Task data.
+++++

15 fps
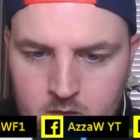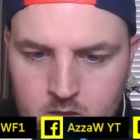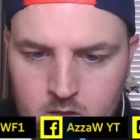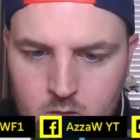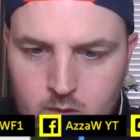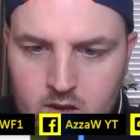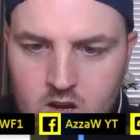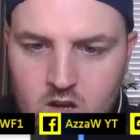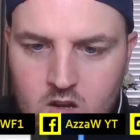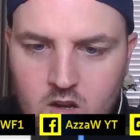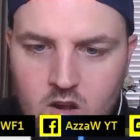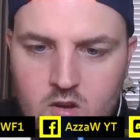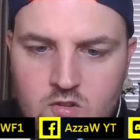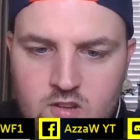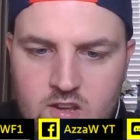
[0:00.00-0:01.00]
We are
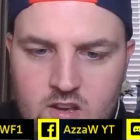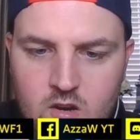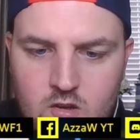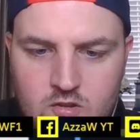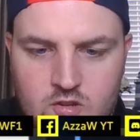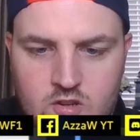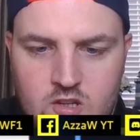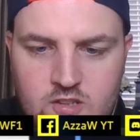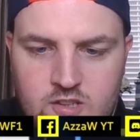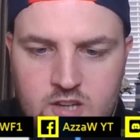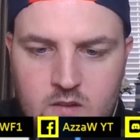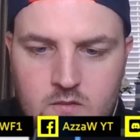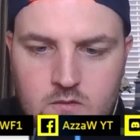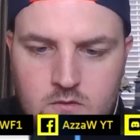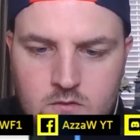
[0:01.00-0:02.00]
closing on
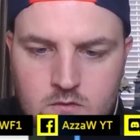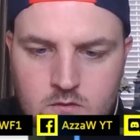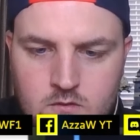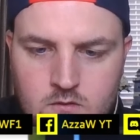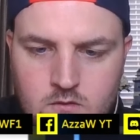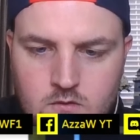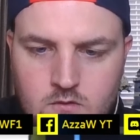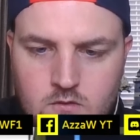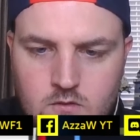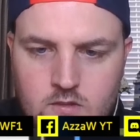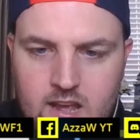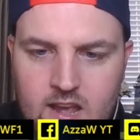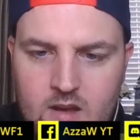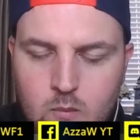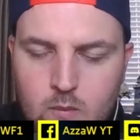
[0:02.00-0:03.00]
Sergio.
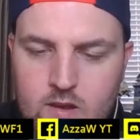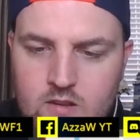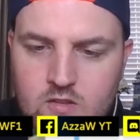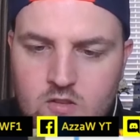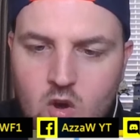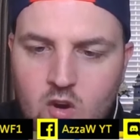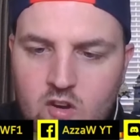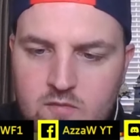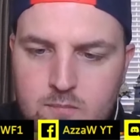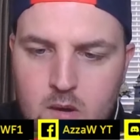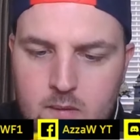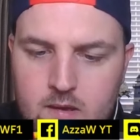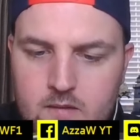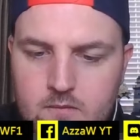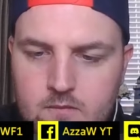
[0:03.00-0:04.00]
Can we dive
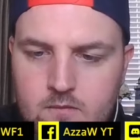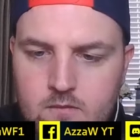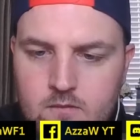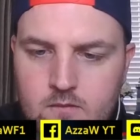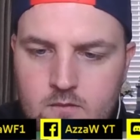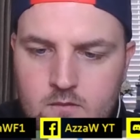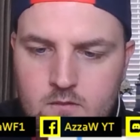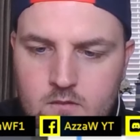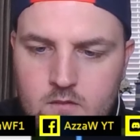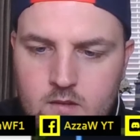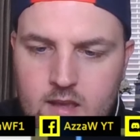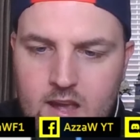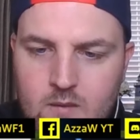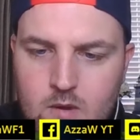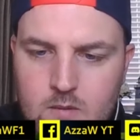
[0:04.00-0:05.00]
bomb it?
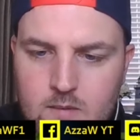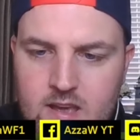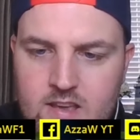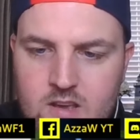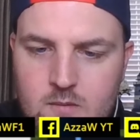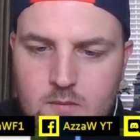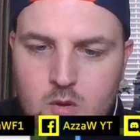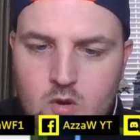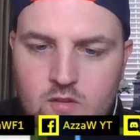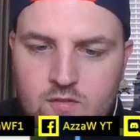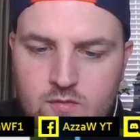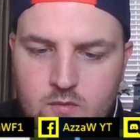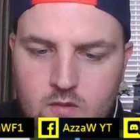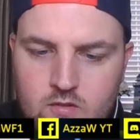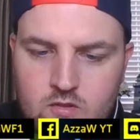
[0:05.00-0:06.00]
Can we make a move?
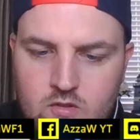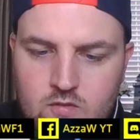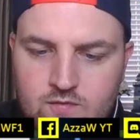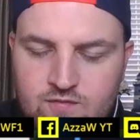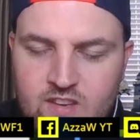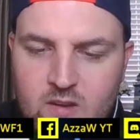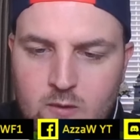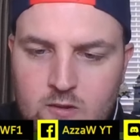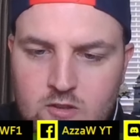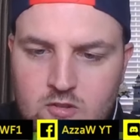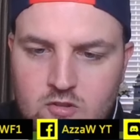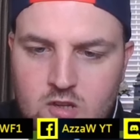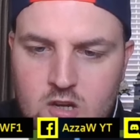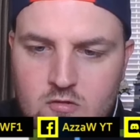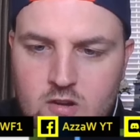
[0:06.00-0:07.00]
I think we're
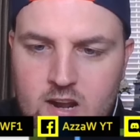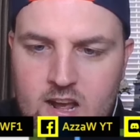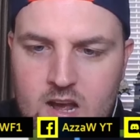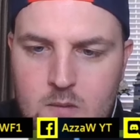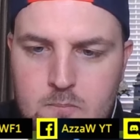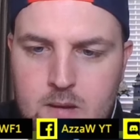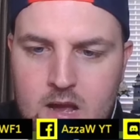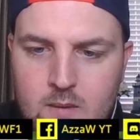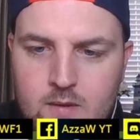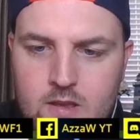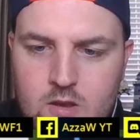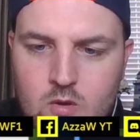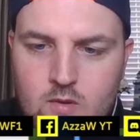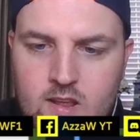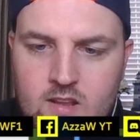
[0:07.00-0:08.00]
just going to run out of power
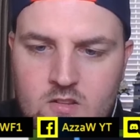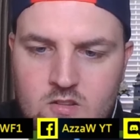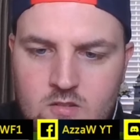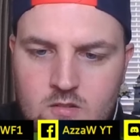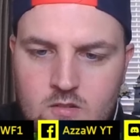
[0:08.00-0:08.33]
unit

+++++

Task prompt. Lines from the one that holds "[0:01.00-0:02.00]" through the final line of the material are to be duplicated exactly; no pictures belong in the copy.

Task output.
[0:01.00-0:02.00]
closing on
[0:02.00-0:03.00]
Sergio.
[0:03.00-0:04.00]
Can we dive
[0:04.00-0:05.00]
bomb it?
[0:05.00-0:06.00]
Can we make a move?
[0:06.00-0:07.00]
I think we're
[0:07.00-0:08.00]
just going to run out of power
[0:08.00-0:08.33]
unit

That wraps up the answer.